Wed Apr 21 10:42:32 EDT 2004

I have a list of integers, e.g.:

 [1,5,3,17,8,9]

I want to split it into a pair of lists, with the criterion being that
the sum of the elements in the first list is as large as possible, but
not exceeding a threshold value. For example, if the threshold is 10,
the result should be:

 ([1,5,3],[17,8,9])

and then I want to recursively apply this process to the remainder of
the list, with the end result being a list of lists of integers. Using
the same list along with a threshold of 18, I would get:

 [[1,5,3],[17],[8,9]]

I have devised a means of doing this:

1) Create an auxiliary list of integers, where the n'th element is equal
to the sum of the first n elements of the original list.

2) Zip the auxiliary list with the original list.

3) Use span to break the list in two according to the threshold.

4) Unzip the two resulting lists and discard the auxiliary portions.

5) Repeat from step 1, operating on the tail of the list, until there's
nothing left.

Here's the code that implements this:

runningSum           ::  (Ord a, Num a) => [a] -> [a]
runningSum []        =   []
runningSum (i:[])    =   i : []
runningSum (i:j:js)  =   i : runningSum (i+j : js)

zipWithSum           ::  (Ord a, Num a) => [a] -> [(a,a)]
zipWithSum xs        =   zip (runningSum xs) xs

threshold            ::  (Ord a, Num a) => [a] -> a -> ([(a,a)],[(a,a)])
threshold xs t       =   let test x = (t >= (fst x))
                         in span test (zipWithSum xs)

splitFirst           ::  (Ord a, Num a) => [a] -> a -> ([a],[a])
splitFirst xs t      =   let (ys,zs) = threshold xs t
                         in (snd (unzip ys), snd (unzip zs))

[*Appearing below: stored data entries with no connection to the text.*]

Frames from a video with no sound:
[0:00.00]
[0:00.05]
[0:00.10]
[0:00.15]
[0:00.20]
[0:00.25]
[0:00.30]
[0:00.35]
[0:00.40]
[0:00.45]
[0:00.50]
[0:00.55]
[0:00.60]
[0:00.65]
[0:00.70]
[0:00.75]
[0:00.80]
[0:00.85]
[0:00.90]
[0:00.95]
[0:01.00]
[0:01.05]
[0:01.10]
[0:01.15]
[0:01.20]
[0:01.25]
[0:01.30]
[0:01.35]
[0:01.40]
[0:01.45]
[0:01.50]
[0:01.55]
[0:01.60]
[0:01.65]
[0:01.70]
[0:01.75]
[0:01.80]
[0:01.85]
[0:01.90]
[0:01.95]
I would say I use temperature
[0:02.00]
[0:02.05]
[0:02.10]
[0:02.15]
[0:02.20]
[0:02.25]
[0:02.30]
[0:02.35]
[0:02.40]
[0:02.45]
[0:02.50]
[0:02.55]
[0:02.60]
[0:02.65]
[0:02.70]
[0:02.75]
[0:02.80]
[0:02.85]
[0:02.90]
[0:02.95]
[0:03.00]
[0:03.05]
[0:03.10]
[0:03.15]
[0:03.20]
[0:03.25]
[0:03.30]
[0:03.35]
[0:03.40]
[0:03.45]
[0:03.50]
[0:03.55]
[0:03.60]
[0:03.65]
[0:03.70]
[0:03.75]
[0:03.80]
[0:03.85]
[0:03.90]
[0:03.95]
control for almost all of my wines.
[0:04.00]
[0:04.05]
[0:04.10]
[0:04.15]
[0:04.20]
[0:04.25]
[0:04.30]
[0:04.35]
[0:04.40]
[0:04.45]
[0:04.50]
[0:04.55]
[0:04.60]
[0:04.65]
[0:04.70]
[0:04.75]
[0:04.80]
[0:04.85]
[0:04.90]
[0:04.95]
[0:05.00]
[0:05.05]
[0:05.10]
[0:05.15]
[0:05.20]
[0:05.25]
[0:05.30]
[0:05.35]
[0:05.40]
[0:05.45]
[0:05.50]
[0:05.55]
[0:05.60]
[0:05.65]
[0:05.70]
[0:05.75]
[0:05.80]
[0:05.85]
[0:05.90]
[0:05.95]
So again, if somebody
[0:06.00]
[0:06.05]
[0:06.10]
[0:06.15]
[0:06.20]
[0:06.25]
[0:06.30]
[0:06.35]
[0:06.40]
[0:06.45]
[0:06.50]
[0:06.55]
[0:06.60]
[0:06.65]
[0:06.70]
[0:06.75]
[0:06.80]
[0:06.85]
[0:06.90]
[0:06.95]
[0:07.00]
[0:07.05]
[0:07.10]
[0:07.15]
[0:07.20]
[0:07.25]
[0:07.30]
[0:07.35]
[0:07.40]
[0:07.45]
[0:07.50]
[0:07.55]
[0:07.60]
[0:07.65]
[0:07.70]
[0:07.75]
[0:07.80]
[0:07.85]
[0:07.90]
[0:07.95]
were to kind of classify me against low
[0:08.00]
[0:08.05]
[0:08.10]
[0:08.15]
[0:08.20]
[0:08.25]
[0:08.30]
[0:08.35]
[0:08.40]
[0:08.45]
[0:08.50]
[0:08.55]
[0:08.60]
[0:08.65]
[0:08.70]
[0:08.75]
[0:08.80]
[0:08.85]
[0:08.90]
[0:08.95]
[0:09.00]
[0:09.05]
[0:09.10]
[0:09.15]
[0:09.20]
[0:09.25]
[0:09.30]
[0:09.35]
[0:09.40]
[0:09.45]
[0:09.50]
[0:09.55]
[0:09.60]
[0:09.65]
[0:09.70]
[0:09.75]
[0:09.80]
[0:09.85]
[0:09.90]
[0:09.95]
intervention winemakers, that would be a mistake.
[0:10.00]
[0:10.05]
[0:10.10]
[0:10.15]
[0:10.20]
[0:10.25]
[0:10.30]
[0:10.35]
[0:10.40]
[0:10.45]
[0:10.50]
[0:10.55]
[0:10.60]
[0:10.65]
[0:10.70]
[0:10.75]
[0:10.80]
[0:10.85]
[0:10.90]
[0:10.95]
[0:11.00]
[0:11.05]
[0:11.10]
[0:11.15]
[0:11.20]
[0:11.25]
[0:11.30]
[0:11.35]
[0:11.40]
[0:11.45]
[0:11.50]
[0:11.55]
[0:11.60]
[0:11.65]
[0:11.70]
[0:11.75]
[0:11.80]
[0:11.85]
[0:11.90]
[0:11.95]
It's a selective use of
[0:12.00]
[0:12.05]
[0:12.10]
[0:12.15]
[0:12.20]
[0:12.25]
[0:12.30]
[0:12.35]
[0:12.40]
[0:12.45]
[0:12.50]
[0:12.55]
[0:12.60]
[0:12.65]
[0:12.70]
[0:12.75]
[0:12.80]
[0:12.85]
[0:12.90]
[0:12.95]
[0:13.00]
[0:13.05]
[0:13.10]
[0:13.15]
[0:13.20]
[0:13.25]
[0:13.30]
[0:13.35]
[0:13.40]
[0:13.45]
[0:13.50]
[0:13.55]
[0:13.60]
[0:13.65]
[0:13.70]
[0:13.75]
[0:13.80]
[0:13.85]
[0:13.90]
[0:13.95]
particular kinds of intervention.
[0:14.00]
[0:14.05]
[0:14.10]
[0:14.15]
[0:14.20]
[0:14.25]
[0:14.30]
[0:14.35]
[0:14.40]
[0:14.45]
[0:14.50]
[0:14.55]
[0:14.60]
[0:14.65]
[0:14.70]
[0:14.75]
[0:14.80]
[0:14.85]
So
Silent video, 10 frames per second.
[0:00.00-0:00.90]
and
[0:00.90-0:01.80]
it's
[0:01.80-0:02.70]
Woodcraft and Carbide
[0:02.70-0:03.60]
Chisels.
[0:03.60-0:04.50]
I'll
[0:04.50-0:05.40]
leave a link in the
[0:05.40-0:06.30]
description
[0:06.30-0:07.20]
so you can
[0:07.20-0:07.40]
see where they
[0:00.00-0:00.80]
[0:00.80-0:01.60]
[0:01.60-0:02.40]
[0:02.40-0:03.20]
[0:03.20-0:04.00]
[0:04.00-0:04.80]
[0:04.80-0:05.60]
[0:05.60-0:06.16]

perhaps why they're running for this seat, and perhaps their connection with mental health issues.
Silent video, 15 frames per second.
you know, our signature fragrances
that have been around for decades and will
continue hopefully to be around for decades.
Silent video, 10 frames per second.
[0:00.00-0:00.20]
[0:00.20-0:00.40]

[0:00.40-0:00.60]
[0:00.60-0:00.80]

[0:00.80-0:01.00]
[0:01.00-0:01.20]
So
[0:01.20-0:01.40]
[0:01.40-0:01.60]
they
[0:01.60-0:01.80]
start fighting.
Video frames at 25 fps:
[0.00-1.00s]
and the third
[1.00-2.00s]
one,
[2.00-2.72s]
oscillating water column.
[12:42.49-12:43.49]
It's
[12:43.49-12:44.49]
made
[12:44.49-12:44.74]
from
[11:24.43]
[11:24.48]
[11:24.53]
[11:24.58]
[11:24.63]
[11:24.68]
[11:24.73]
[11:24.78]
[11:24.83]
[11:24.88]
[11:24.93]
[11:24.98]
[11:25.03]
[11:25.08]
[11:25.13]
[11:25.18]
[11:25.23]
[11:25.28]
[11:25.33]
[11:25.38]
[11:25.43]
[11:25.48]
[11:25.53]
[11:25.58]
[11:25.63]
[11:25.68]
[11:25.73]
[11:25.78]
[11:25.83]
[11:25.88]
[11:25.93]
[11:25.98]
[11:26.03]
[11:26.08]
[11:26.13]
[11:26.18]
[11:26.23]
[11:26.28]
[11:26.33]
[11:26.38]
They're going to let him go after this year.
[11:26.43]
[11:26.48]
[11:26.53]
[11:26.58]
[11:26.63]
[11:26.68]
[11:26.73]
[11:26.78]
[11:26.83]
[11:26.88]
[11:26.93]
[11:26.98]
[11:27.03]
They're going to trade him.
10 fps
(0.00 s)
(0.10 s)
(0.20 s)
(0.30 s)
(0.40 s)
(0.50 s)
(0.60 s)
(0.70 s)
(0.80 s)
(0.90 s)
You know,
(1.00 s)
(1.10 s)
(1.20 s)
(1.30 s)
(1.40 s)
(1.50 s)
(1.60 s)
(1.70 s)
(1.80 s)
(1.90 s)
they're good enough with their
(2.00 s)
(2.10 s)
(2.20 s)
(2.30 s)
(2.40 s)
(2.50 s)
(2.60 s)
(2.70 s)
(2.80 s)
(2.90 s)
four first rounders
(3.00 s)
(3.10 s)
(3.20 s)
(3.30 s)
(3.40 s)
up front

splitAll             ::  (Ord a, Num a) => [a] -> a -> [[a]]
splitAll [] _        =   []
splitAll xs t        =   let (ys, zs) = splitFirst xs t
                         in ys : (splitAll zs t)

(One thing that's missing from this code is a check to verify that no
single element in the list is greater than the threshold, which should
raise an error, rather than get stuck in an infinite loop.)

The algorithm as implemented works fine, but it seems overly complicated
and not very elegant. I get the feeling that I'm missing some obvious
simplification, but I can't find it. Any ideas?

Thanks,

-Steve Schafer